Australia
Reimbursed Care Access
Australia permits limited, regulated medical access to certain psychedelic compounds while most remain prohibited outside of research. Psilocybin and MDMA were rescheduled (effective 1 July 2023) to allow prescribing by TGA‑authorised psychiatrists for narrow indications; esketamine (Spravato) is TGA‑approved and, as of 1 May 2025, has a PBS listing for treatment‑resistant depression. Other classical and novel psychedelics (DMT, 5‑MeO‑DMT, ibogaine, mescaline, 2C‑X, and ayahuasca preparations) remain controlled/schedule 9 or otherwise illegal except within approved clinical trials or very restricted licensing regimes.
📜History of research in Australia
The history of psychedelic research in Australia tracks closely with the international trajectory: early laboratory discovery and clinical curiosity in the mid 20th century, widespread prohibition in the late 1960s and 1970s, a long period of marginalisation, and then a clinical and regulatory renaissance from the 2010s onwards. Seminal discoveries abroad – most notably Albert Hofmann's work at Sandoz and the company’s marketing of LSD (Delysid) to psychiatrists and researchers from the late 1940s – meant that Australian psychiatrists and researchers were exposed to and occasionally contributed to early clinical work with lysergamides and other serotonergic compounds. Throughout the 1950s and 1960s there were case reports and small clinical investigations in Australia consistent with contemporaneous international practice, but documentation is fragmented and much of that clinical activity was curtailed by the rapidly changing legal environment.
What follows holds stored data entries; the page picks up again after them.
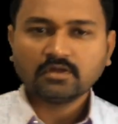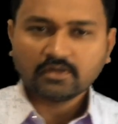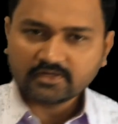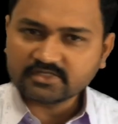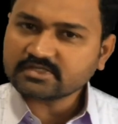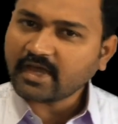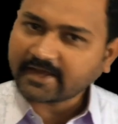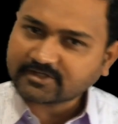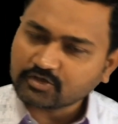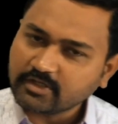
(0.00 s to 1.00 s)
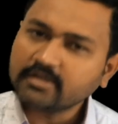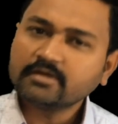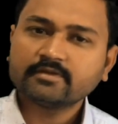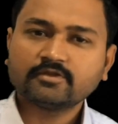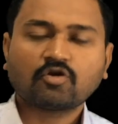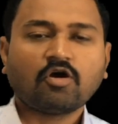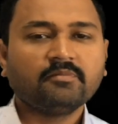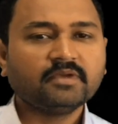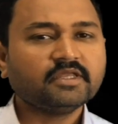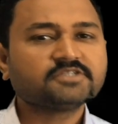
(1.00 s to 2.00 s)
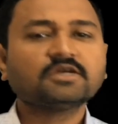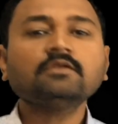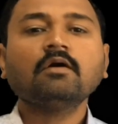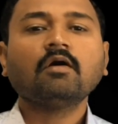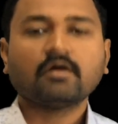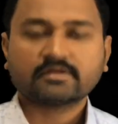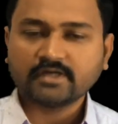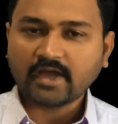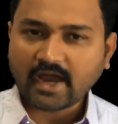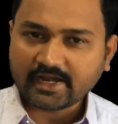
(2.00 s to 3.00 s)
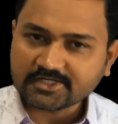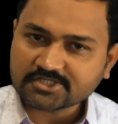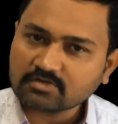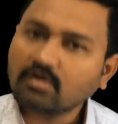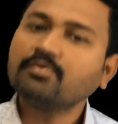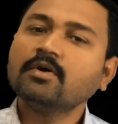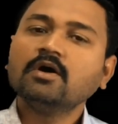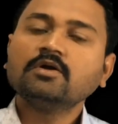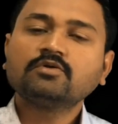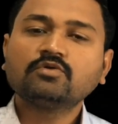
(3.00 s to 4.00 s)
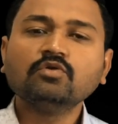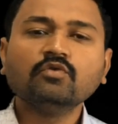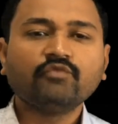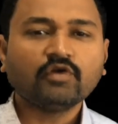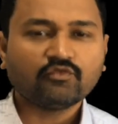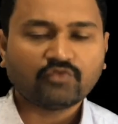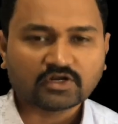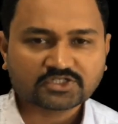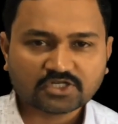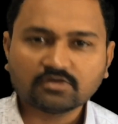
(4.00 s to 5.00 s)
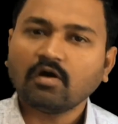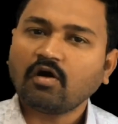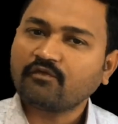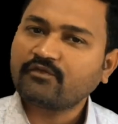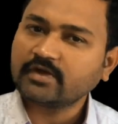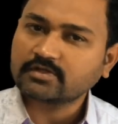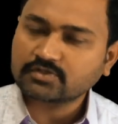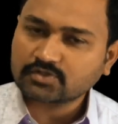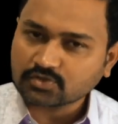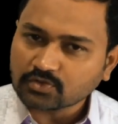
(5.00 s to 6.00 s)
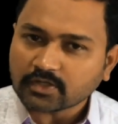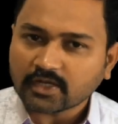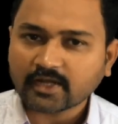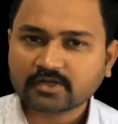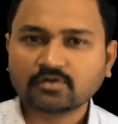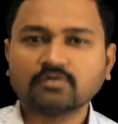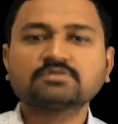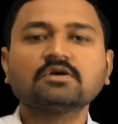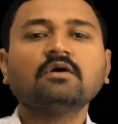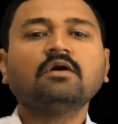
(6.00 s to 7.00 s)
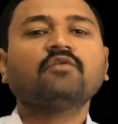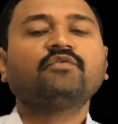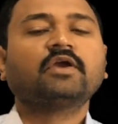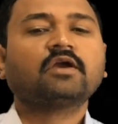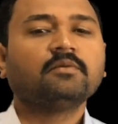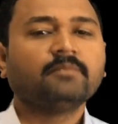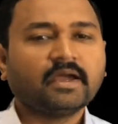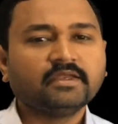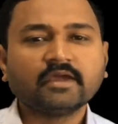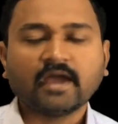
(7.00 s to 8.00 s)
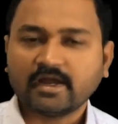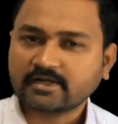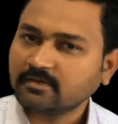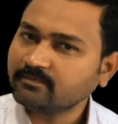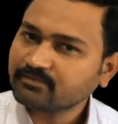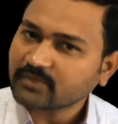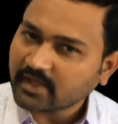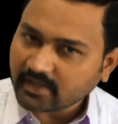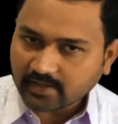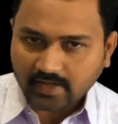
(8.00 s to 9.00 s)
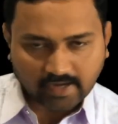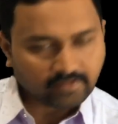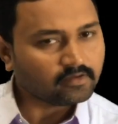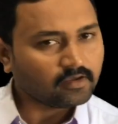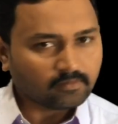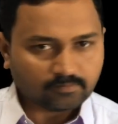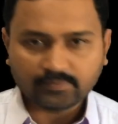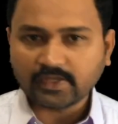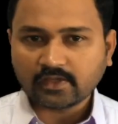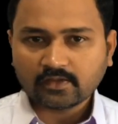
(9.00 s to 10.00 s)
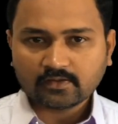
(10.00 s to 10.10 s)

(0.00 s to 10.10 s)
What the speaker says: It is actually the combination or the addition of two wave function of a two electrons of a combining atom A and B.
From the late 1960s into the 1970s, Australia tightened control of classical psychedelics in line with international treaties and national drug-control legislation. Substances such as LSD, psilocybin and later MDMA became controlled under the Poisons Standard and relevant state and territory drug laws, making routine clinical use unlawful outside very restricted research or authorised programs. This regulatory classification created a long lull in mainstream clinical research and clinical application through the 1980s and 1990s.
Beginning in the 2000s and accelerating in the 2010s, a global scientific renaissance in psychedelic-assisted therapies re-engaged Australian researchers and clinicians. Universities, independent research groups and philanthropic and industry stakeholders began sponsoring pilot studies, mechanistic neuroimaging work and early-phase clinical trials, primarily focusing on treatment-resistant mental health conditions. Over the last decade an ecosystem of academic centres, advocacy organisations and emerging biotechnology companies has built capacity for clinical trials, good manufacturing practice (GMP) supply, therapist training and regulatory engagement, setting the stage for authorised clinical access pathways that have started to appear in national policy discussions.
🔬Research Focus
Contemporary Australian psychedelic research places primary emphasis on clinical trials for treatment-resistant mood disorders, post-traumatic stress disorder (PTSD) and certain substance-use disorders. Psilocybin-assisted therapy has been the focus for depressive disorders and end-of-life distress, while MDMA-assisted therapy has chiefly been investigated for PTSD. There is also growing interest in translational and mechanistic studies using functional neuroimaging, electrophysiology and biomarkers to understand acute and long-term neural change associated with psychedelic-assisted interventions. Lesser but notable activity exists around DMT/ayahuasca, LSD and ketamine-related research, with ketamine occupying an adjacent but better established clinical niche.
In addition to clinical efficacy studies, Australian strengths include work on safety, service-delivery models, therapist training and regulatory frameworks. Several groups are examining pragmatic aspects of integration into mental-health services (for example models for outpatient delivery, risk management and patient selection), and there is active engagement on manufacturing, quality assurance and supply-chain issues for investigational medicinal products. Ethical, legal and cultural scholarship has also been important — especially work focused on culturally safe research practices and engagement with Aboriginal and Torres Strait Islander communities, recognising distinct ethical and social considerations in Australia’s diverse populations.
🏆Key Milestones
🚀Future Outlook
Over the next 12–24 months Australia is likely to see expansion of authorised clinical and research activity rather than a sudden, broad-based clinical rollout. Expect growth in phase II and phase III clinical trials at academic centres, an increasing number of authorised prescribers or special-access approvals in carefully regulated clinical programmes, and investment in GMP manufacture and local supply chains. Regulatory attention will concentrate on training and accreditation for therapists, risk-mitigation frameworks and integration pathways within existing mental-health services.
Policy and ethical discourse will continue to be prominent: regulators, professional colleges and Indigenous stakeholders are likely to finalise guidelines on culturally appropriate practice, informed consent and equitable access. Commercial and philanthropic investment is also expected to increase, supporting larger multi-site trials, comparative effectiveness research and health-economics evaluations to inform potential wider adoption contingent on demonstrated clinical effectiveness and system readiness.